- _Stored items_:
---
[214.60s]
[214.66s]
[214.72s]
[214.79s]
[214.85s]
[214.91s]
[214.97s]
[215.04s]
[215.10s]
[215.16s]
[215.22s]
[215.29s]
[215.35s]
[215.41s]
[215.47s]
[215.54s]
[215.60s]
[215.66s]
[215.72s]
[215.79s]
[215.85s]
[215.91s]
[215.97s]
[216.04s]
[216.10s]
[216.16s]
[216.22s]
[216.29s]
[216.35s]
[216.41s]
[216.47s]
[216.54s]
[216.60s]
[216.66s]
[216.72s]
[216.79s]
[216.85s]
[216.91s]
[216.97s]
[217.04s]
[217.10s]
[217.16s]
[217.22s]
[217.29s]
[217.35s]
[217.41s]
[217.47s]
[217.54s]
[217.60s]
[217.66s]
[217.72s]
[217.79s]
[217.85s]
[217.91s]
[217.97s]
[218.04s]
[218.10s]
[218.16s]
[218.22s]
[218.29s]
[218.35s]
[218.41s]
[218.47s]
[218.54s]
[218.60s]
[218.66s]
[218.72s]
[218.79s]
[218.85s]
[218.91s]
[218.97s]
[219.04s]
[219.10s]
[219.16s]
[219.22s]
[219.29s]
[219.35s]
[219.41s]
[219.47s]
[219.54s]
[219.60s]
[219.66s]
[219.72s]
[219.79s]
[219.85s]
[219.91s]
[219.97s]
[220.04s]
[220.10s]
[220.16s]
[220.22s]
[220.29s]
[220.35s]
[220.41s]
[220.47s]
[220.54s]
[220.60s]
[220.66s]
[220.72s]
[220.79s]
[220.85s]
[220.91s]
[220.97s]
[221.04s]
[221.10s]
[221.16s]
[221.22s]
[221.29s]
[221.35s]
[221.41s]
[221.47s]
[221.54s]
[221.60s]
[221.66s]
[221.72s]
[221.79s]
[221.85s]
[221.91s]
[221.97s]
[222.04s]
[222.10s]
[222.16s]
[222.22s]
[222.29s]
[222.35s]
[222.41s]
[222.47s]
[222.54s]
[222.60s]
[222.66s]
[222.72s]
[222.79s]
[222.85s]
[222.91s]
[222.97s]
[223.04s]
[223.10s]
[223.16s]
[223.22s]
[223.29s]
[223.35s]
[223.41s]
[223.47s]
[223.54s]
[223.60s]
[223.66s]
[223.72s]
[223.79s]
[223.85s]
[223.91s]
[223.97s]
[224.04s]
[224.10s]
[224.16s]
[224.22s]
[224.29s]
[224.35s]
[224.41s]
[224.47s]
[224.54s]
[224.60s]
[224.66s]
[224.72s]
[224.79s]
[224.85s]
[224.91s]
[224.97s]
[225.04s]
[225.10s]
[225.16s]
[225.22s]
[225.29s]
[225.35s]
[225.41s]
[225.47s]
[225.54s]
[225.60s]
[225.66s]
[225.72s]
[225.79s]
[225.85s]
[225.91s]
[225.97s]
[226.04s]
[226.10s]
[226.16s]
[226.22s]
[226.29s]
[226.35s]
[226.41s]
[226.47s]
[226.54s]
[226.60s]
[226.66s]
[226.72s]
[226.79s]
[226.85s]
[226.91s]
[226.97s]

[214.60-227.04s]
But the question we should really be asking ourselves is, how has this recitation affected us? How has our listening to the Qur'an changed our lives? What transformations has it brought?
---
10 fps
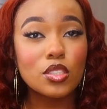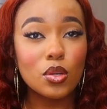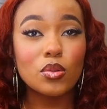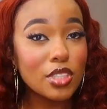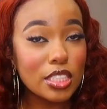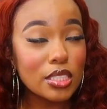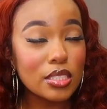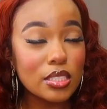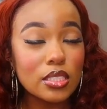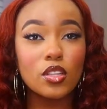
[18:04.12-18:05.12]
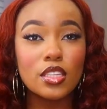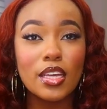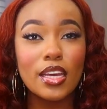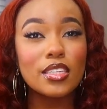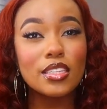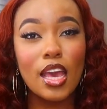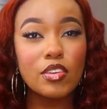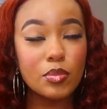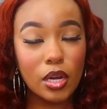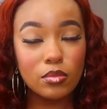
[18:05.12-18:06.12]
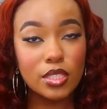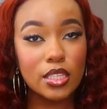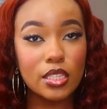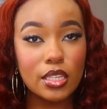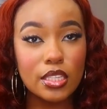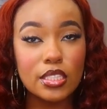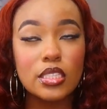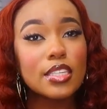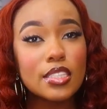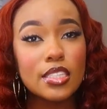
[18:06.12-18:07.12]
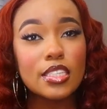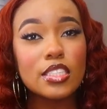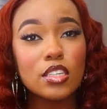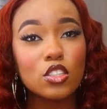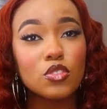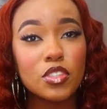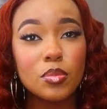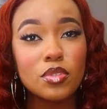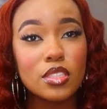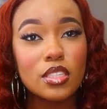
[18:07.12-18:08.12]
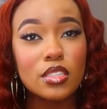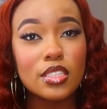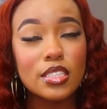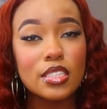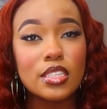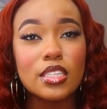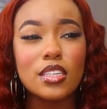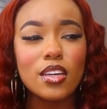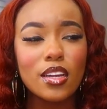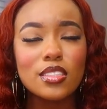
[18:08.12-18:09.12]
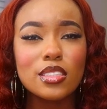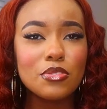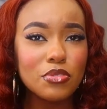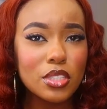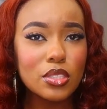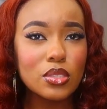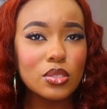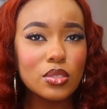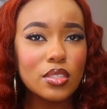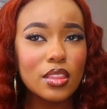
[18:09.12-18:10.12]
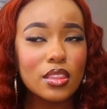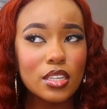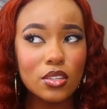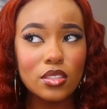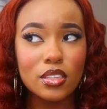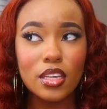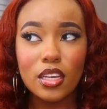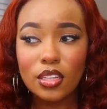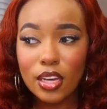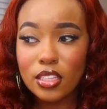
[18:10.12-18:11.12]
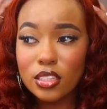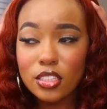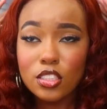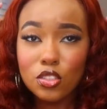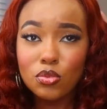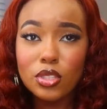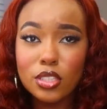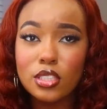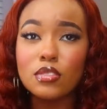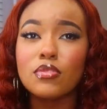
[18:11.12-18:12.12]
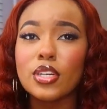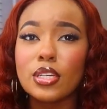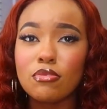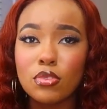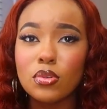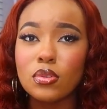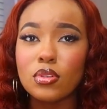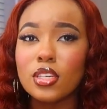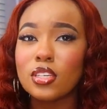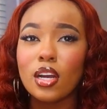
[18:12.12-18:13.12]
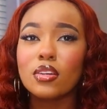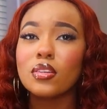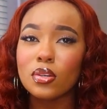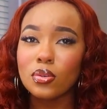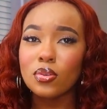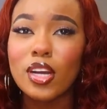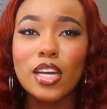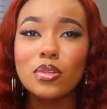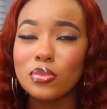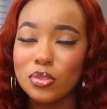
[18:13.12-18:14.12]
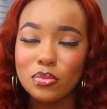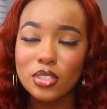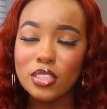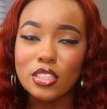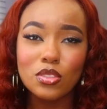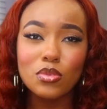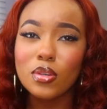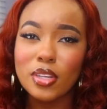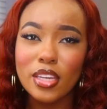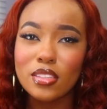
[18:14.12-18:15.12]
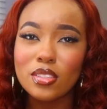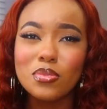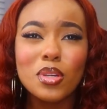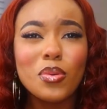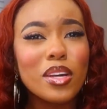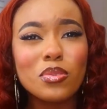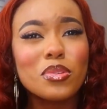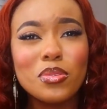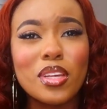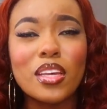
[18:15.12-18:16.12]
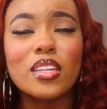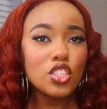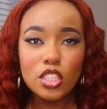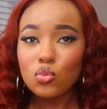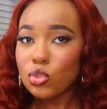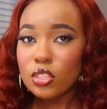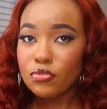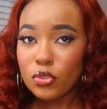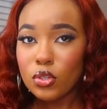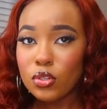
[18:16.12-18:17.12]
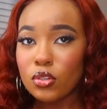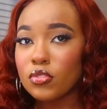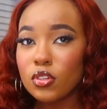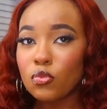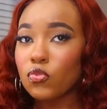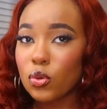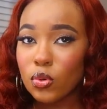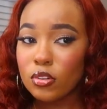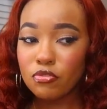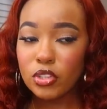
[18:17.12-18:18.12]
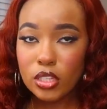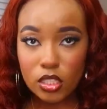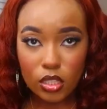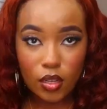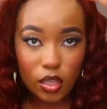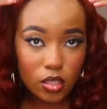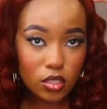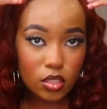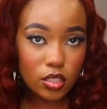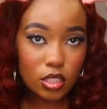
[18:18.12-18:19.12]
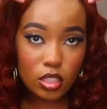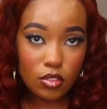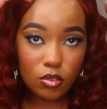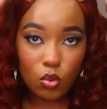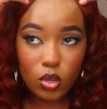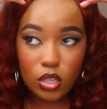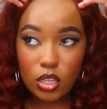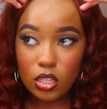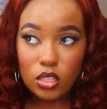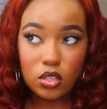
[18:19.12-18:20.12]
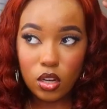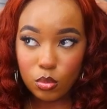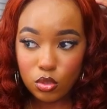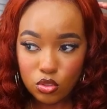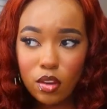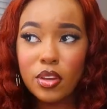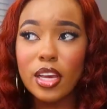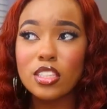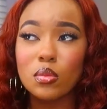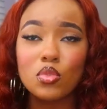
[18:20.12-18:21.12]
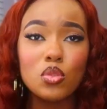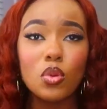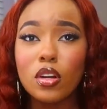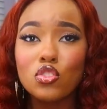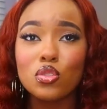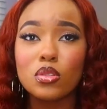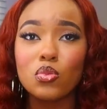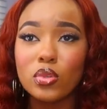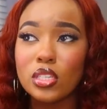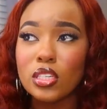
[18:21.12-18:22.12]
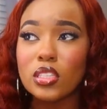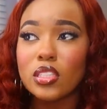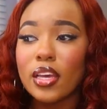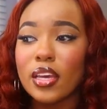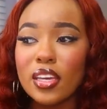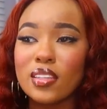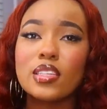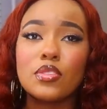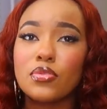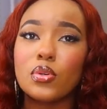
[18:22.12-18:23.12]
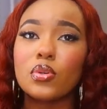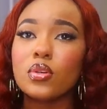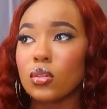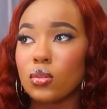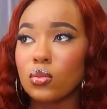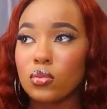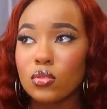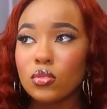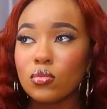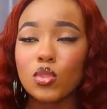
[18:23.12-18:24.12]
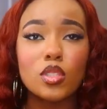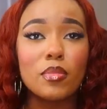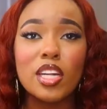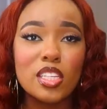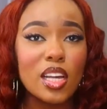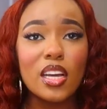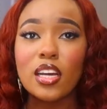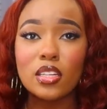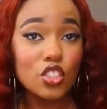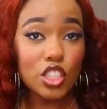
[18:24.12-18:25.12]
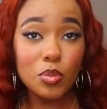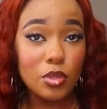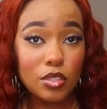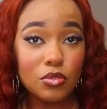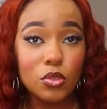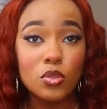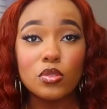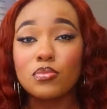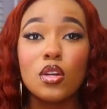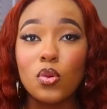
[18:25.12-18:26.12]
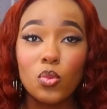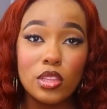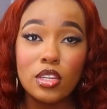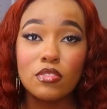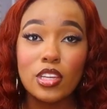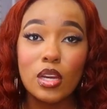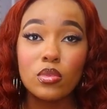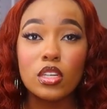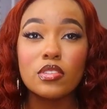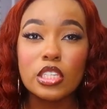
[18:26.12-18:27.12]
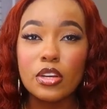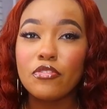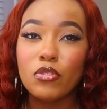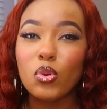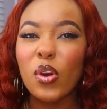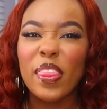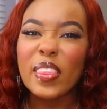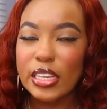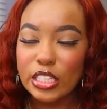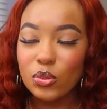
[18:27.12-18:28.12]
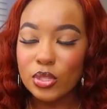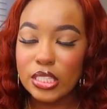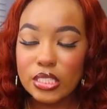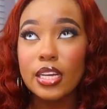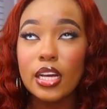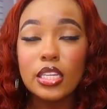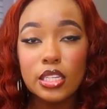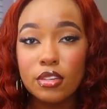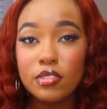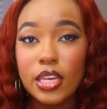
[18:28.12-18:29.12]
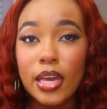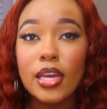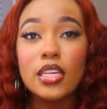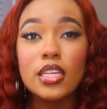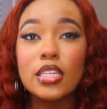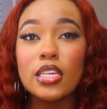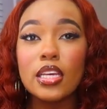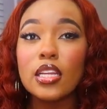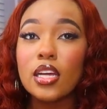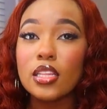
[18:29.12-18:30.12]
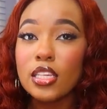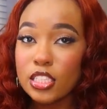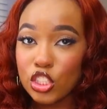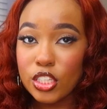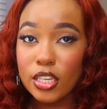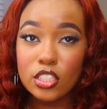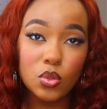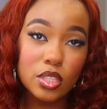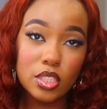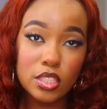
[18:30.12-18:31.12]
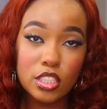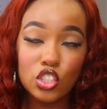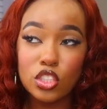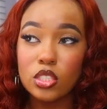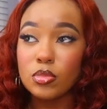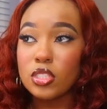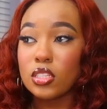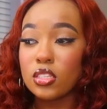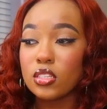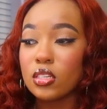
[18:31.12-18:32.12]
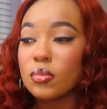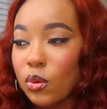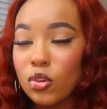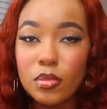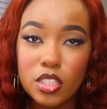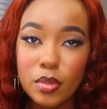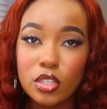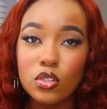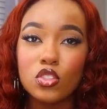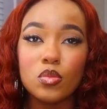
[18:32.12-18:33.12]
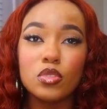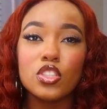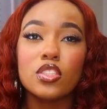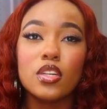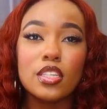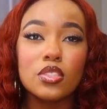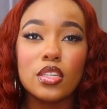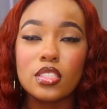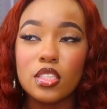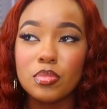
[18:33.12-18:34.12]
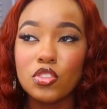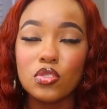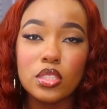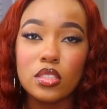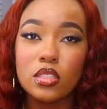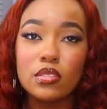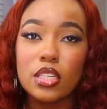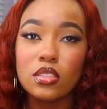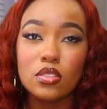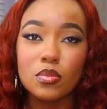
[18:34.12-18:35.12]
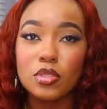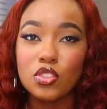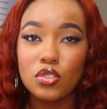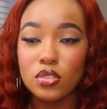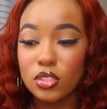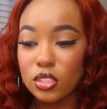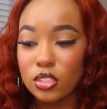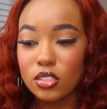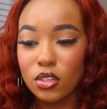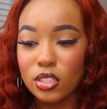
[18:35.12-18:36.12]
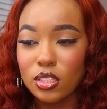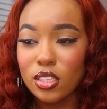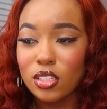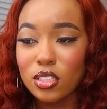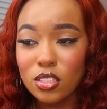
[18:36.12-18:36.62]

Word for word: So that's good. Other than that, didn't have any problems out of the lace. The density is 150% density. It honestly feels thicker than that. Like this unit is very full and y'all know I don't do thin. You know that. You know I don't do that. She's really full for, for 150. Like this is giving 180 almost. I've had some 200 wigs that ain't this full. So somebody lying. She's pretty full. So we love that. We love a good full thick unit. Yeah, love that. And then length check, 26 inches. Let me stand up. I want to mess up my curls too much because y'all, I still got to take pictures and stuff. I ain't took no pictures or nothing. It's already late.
---
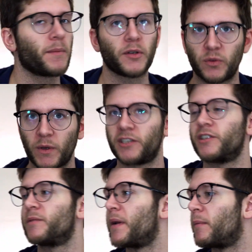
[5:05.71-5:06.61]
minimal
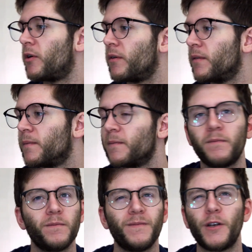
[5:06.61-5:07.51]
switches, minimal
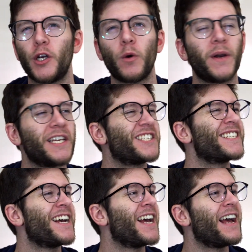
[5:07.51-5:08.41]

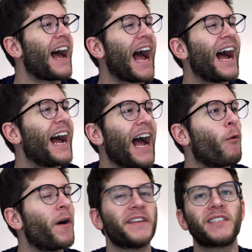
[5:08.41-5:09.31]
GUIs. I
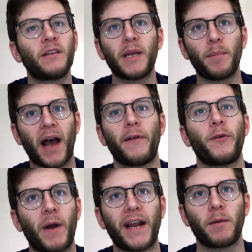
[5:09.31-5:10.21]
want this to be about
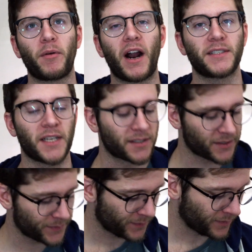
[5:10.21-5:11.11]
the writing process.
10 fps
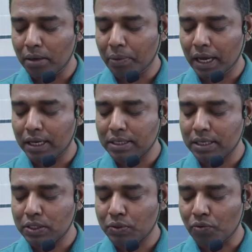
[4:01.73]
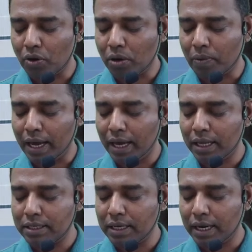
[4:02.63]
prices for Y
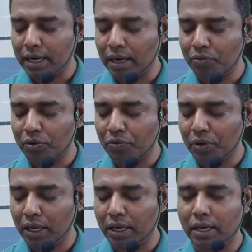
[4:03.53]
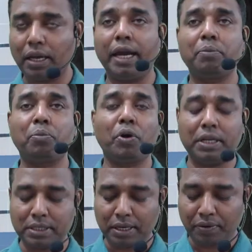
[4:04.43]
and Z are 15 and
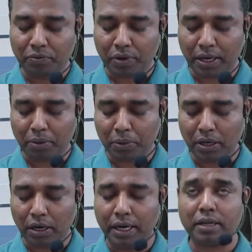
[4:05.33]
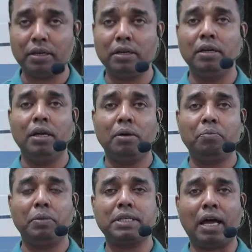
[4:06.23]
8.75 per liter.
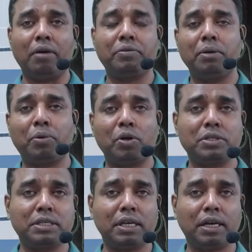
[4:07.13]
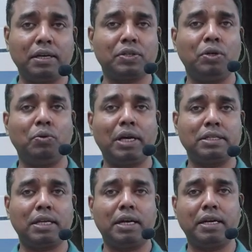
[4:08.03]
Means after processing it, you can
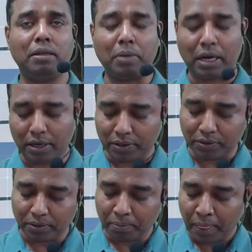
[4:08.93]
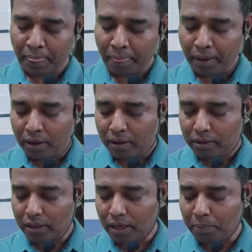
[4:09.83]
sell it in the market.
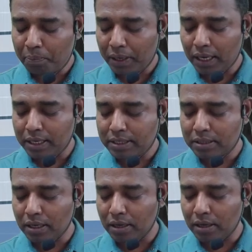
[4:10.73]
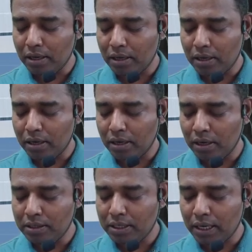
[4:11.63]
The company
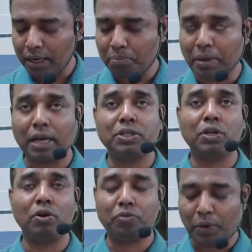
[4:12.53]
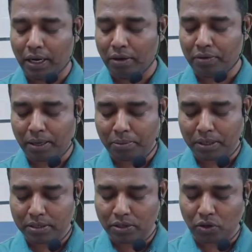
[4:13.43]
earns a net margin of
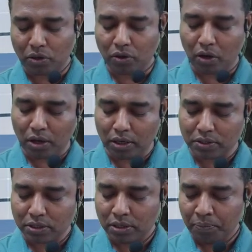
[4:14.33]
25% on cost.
---
- _Assignment_: Take the lines above starting at the one containing "[18:30.12-18:31.12]" and ending at the one containing "Word for word: So", and print them again exactly, without pictures.

- _Answer space_:
[18:30.12-18:31.12]
[18:31.12-18:32.12]
[18:32.12-18:33.12]
[18:33.12-18:34.12]
[18:34.12-18:35.12]
[18:35.12-18:36.12]
[18:36.12-18:36.62]

Word for word: So that's good. Other than that, didn't have any problems out of the lace. The density is 150% density. It honestly feels thicker than that. Like this unit is very full and y'all know I don't do thin. You know that. You know I don't do that. She's really full for, for 150. Like this is giving 180 almost. I've had some 200 wigs that ain't this full. So somebody lying. She's pretty full. So we love that. We love a good full thick unit. Yeah, love that. And then length check, 26 inches. Let me stand up. I want to mess up my curls too much because y'all, I still got to take pictures and stuff. I ain't took no pictures or nothing. It's already late.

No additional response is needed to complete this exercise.